How To Nail The "Setback" Essay On Your MBA Application

Writing

Photo: Vancouver Film School via Flickr

As things roll towards R1 deadlines I’ve been seeing quite a few unemployment stories used in the setback/failure essay slot, for example in the HBS “Tell us three setbacks you have faced” essay.This makes sense. Unemployment is a real setback. And it’s understood by Adcoms that many applicants have been laid off for no fault of their own through the Credit Crunch and global recession.

But there is a better and worse way to talk about unemployment. I see a lot of copy that goes something like this: “I was going along great in my career – then suddenly my whole department was laid off – I was totally in shock and despair – but I didn’t get downhearted – I sent out thousands of resumes – eventually I landed a good position – I learned to persevere and how important it is to have a network to rely on.”

I’m simplifying of course. But this is a reasonably accurate schematic of what I see, and at a surface level there is nothing wrong with it. No red flags. But there’s nothing there that will get the Adcom reader to notice the applicant either.

So, do you say: “I was laid off – I thought the world had ended – I moved back in with my parents and sat in a darkened room for a month”? Of course not. Telling the truth is recommended, but “too much information” also hurts you.

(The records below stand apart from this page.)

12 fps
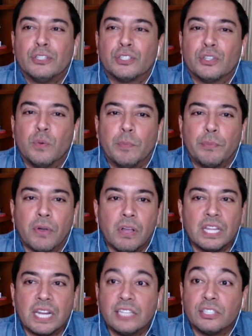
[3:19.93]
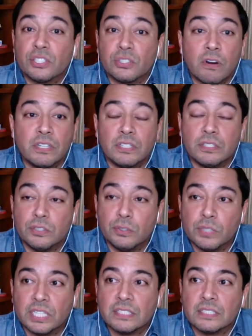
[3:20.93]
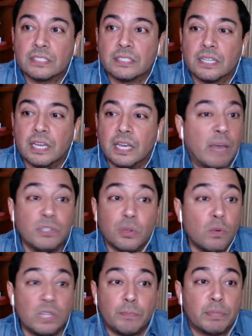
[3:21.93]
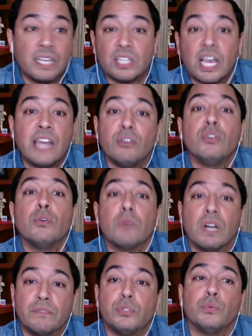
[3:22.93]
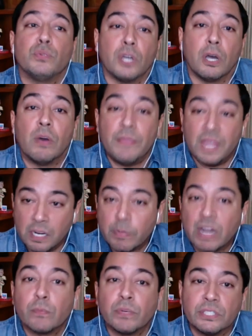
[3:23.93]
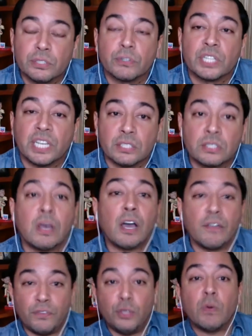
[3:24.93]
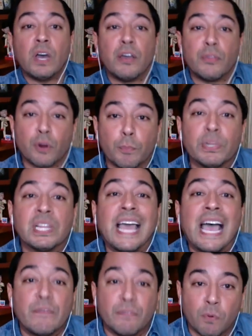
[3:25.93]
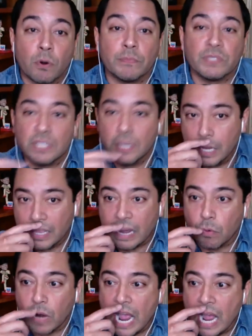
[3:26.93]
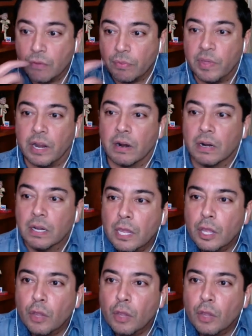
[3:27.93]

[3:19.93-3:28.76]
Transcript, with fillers: So when Paul and I started to do this, that was the only place I knew of to go. And then in my research, I saw a few other platforms that were out there.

The path through this (and through any situation where you are likely to share the same base story with many applicants) is to demonstrate individuality not in the story, which is by definition common, but in your response and depth of reflection.

The best unemployment essays will use the experience to shine light on personality. Going beneath generically “keeping on keeping on,” what did you specifically do to motivate yourself? Even in hard times, there are events that are funny or cute or somehow emblematic of the situation or of you. What were they?

The positives to exploit are not just connected to perseverance. You can make points that have to do with creativity – how you didn’t just work hard, but worked differently.

Unemployment also forces unstructured free time. How did you fill it? Talk about volunteering, talk about courses you took sharpen your skills and keep yourself in circulation. But again, everyone will talk about that. So don’t forget the whimsical. If you fell in love with two puppies and took them for slippery winter walks in the hills around Vancouver, that’s worth saying too.